* **PROBLEM DETAILS**
Exactly as written, retype the listing below, omitting the pictures.
Segment Open
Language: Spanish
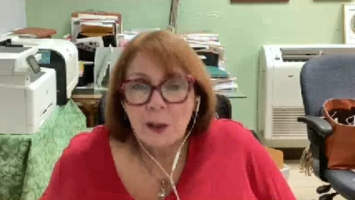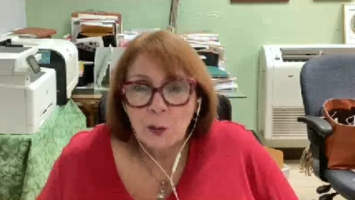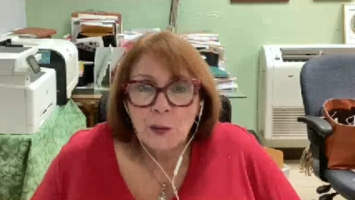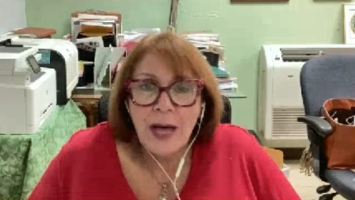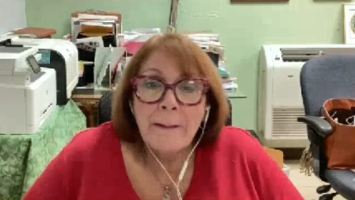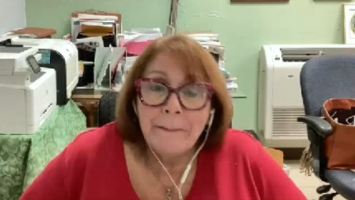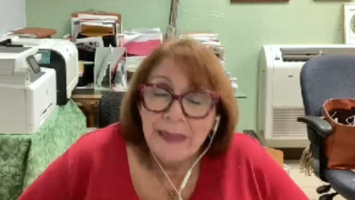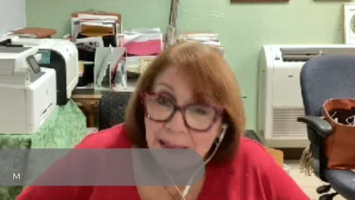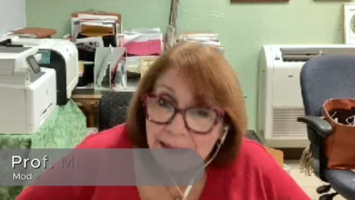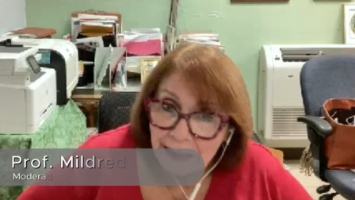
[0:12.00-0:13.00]
les saluda
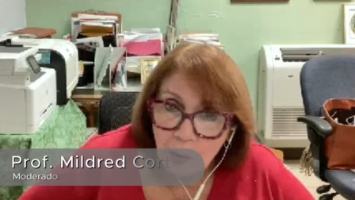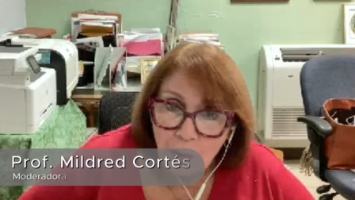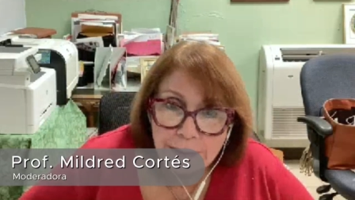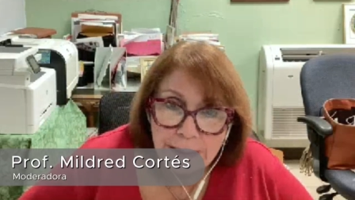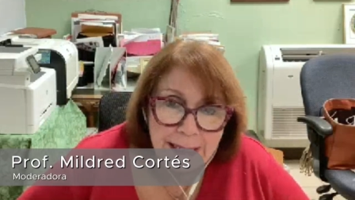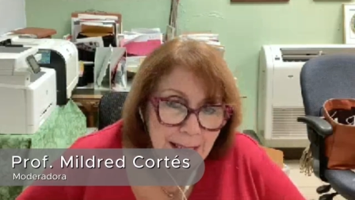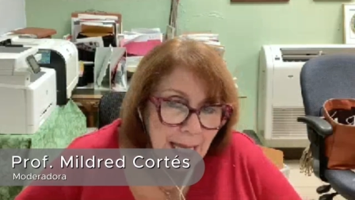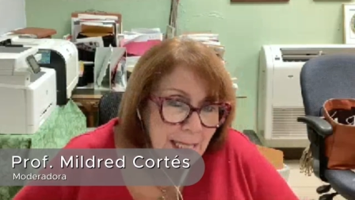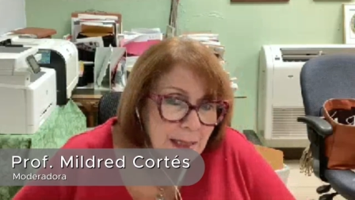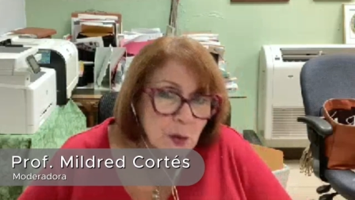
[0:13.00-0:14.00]
Mildred Cortés
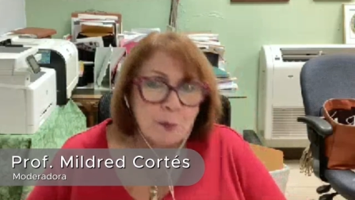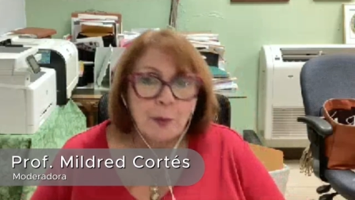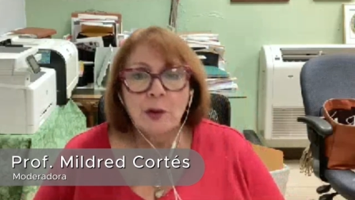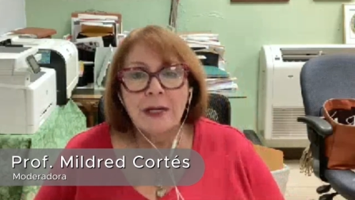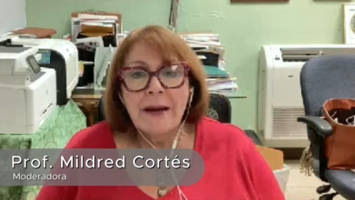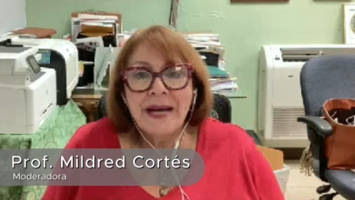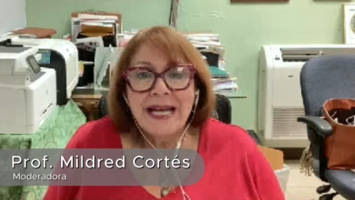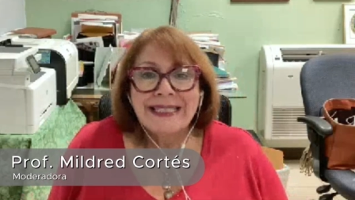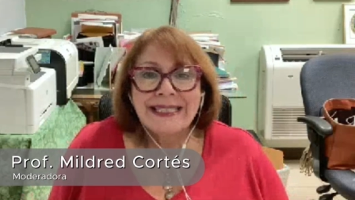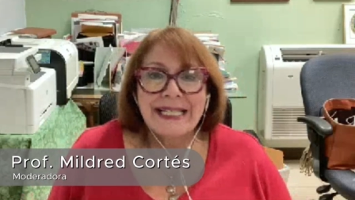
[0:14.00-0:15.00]
en su
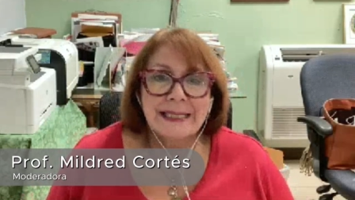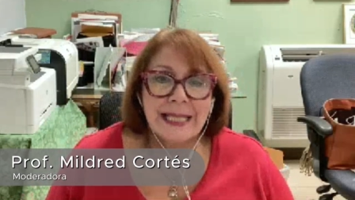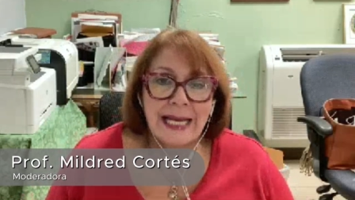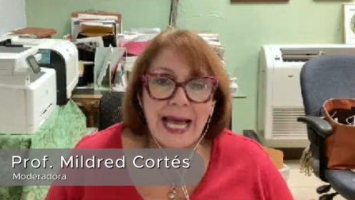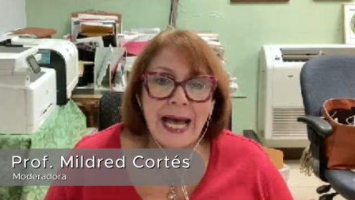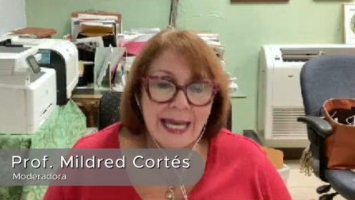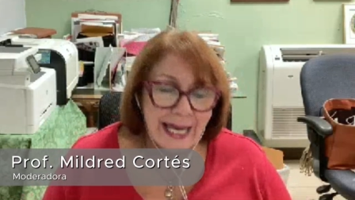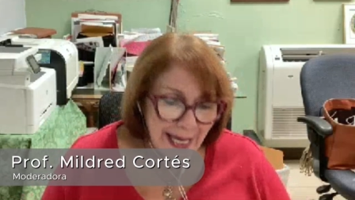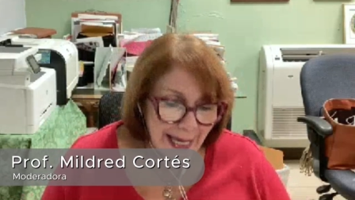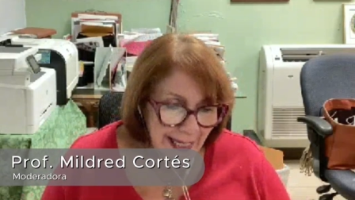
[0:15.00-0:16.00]
programa desde la
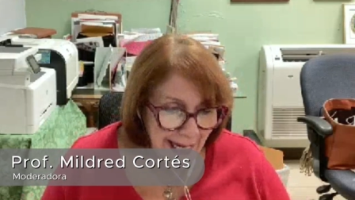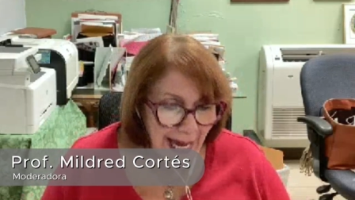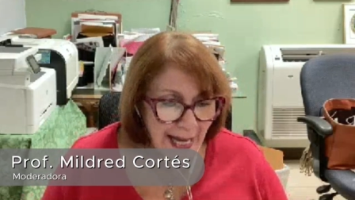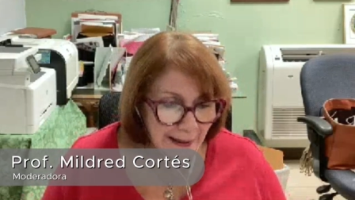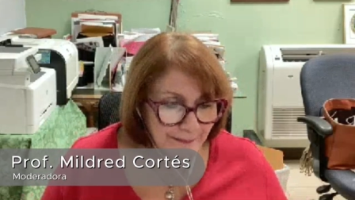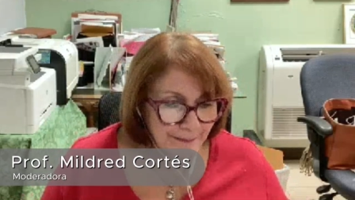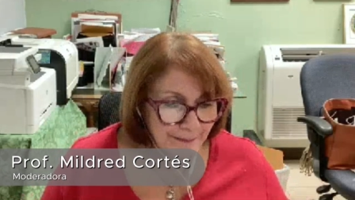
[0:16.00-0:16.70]
EEA.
Segment Closed
* **RESULT**
Language: Spanish
[0:12.00-0:13.00]
les saluda
[0:13.00-0:14.00]
Mildred Cortés
[0:14.00-0:15.00]
en su
[0:15.00-0:16.00]
programa desde la
[0:16.00-0:16.70]
EEA.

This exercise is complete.